*TASK TO COMPLETE*
Please copy every line from the following entries in which the word "video" appears.

******

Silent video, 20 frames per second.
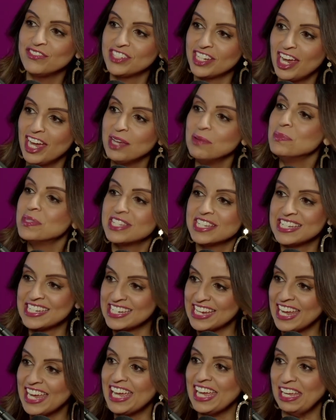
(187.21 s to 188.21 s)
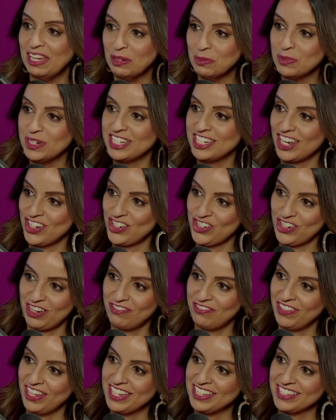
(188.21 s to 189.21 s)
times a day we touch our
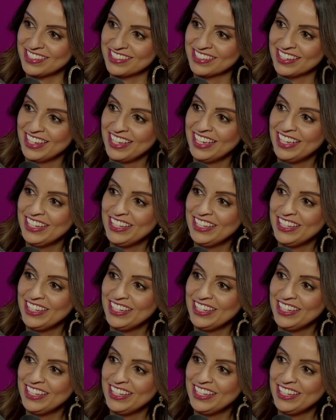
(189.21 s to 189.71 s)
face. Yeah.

******

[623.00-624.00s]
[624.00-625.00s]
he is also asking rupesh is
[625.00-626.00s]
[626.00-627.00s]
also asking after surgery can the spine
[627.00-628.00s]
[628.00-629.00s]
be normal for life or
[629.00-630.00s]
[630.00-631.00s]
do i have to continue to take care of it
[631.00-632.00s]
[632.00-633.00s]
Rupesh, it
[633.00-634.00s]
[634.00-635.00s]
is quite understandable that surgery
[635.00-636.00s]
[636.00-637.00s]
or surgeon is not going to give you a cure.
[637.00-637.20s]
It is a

******

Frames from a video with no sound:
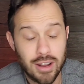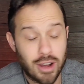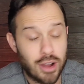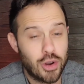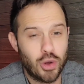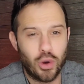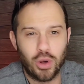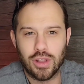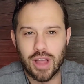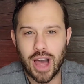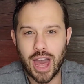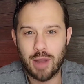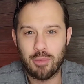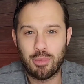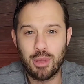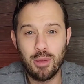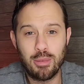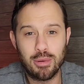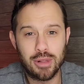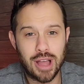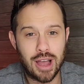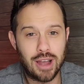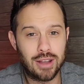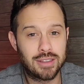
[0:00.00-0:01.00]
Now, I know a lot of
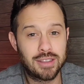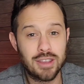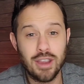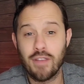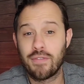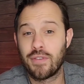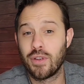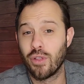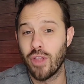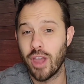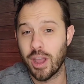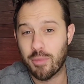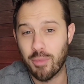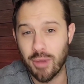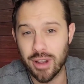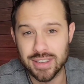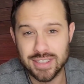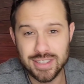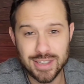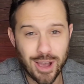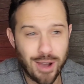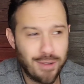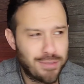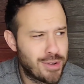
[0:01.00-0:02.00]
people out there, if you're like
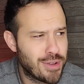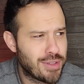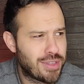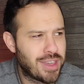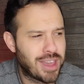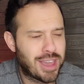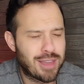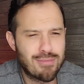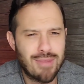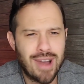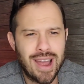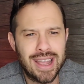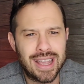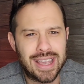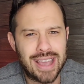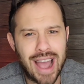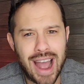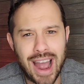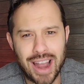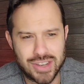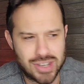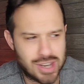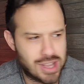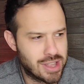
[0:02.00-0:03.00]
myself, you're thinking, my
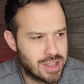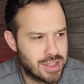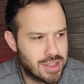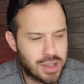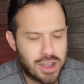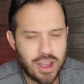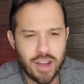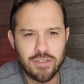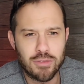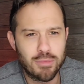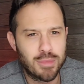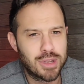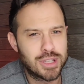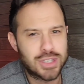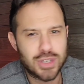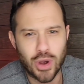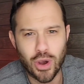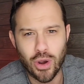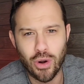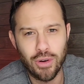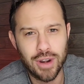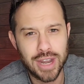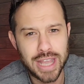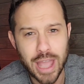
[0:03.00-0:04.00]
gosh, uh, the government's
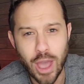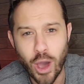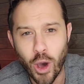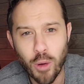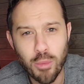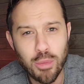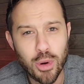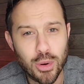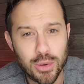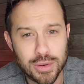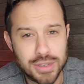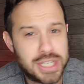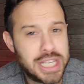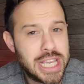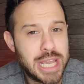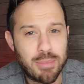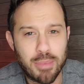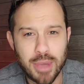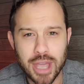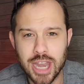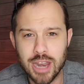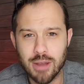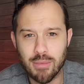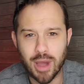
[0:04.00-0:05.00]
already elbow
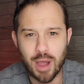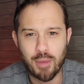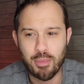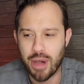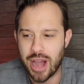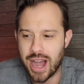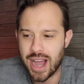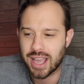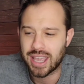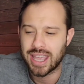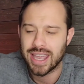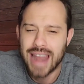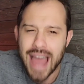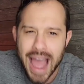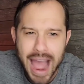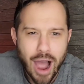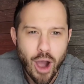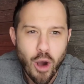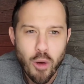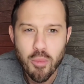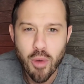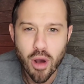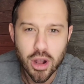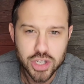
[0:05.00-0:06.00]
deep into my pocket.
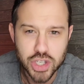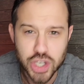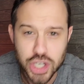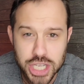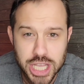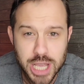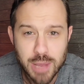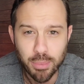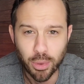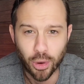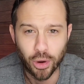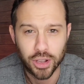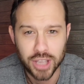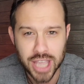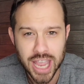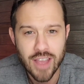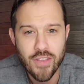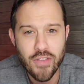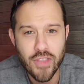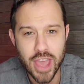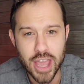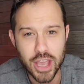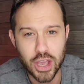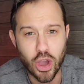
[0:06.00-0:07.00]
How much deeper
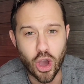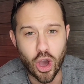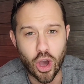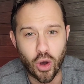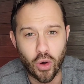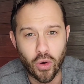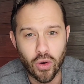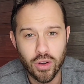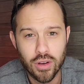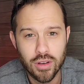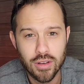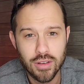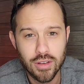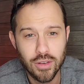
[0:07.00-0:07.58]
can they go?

******

*RESULT FOR THIS EXERCISE*
Silent video, 20 frames per second.
Frames from a video with no sound:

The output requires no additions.